Your task:
What you return should match the material below line for line, except that no image appears in it.

Materials provided:

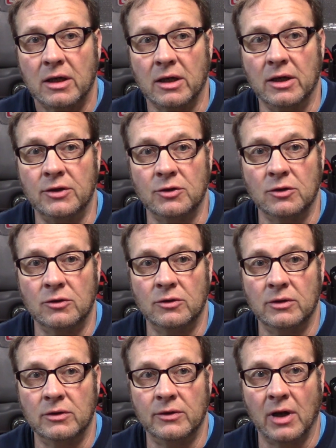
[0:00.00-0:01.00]
going to
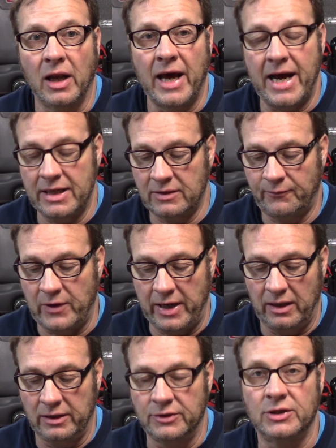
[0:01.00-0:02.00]
do the last
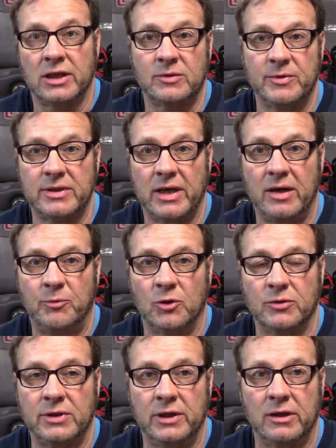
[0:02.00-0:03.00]
final adjustments on a
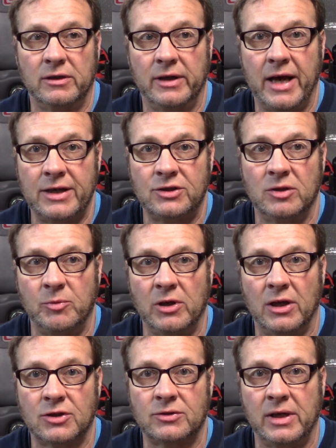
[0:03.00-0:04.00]
Protero and that should be
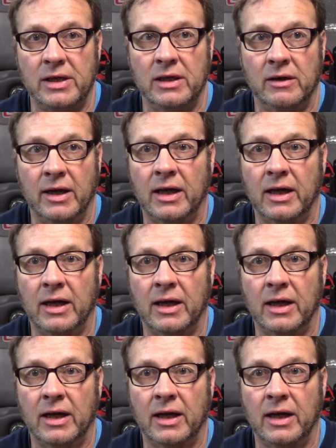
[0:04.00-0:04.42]
all straightened out.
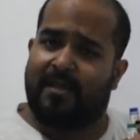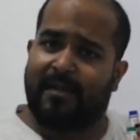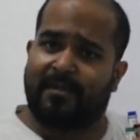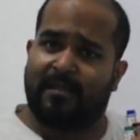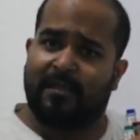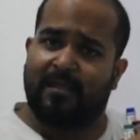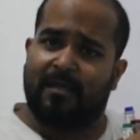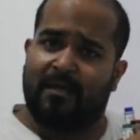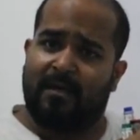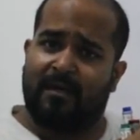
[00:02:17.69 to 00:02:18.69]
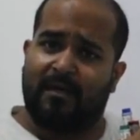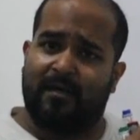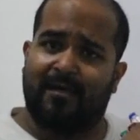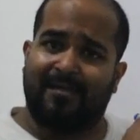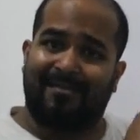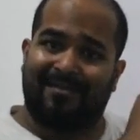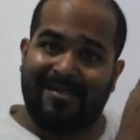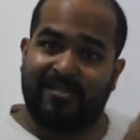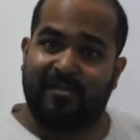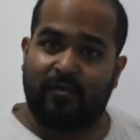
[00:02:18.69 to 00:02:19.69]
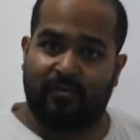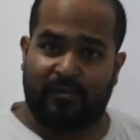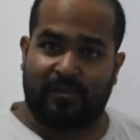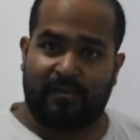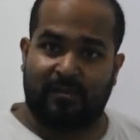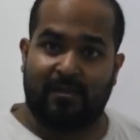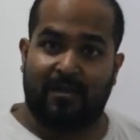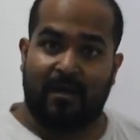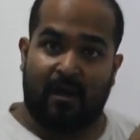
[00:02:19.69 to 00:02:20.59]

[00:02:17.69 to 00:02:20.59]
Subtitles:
that the red zones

Exercise output:
[0:00.00-0:01.00]
going to
[0:01.00-0:02.00]
do the last
[0:02.00-0:03.00]
final adjustments on a
[0:03.00-0:04.00]
Protero and that should be
[0:04.00-0:04.42]
all straightened out.
[00:02:17.69 to 00:02:18.69]
[00:02:18.69 to 00:02:19.69]
[00:02:19.69 to 00:02:20.59]

[00:02:17.69 to 00:02:20.59]
Subtitles:
that the red zones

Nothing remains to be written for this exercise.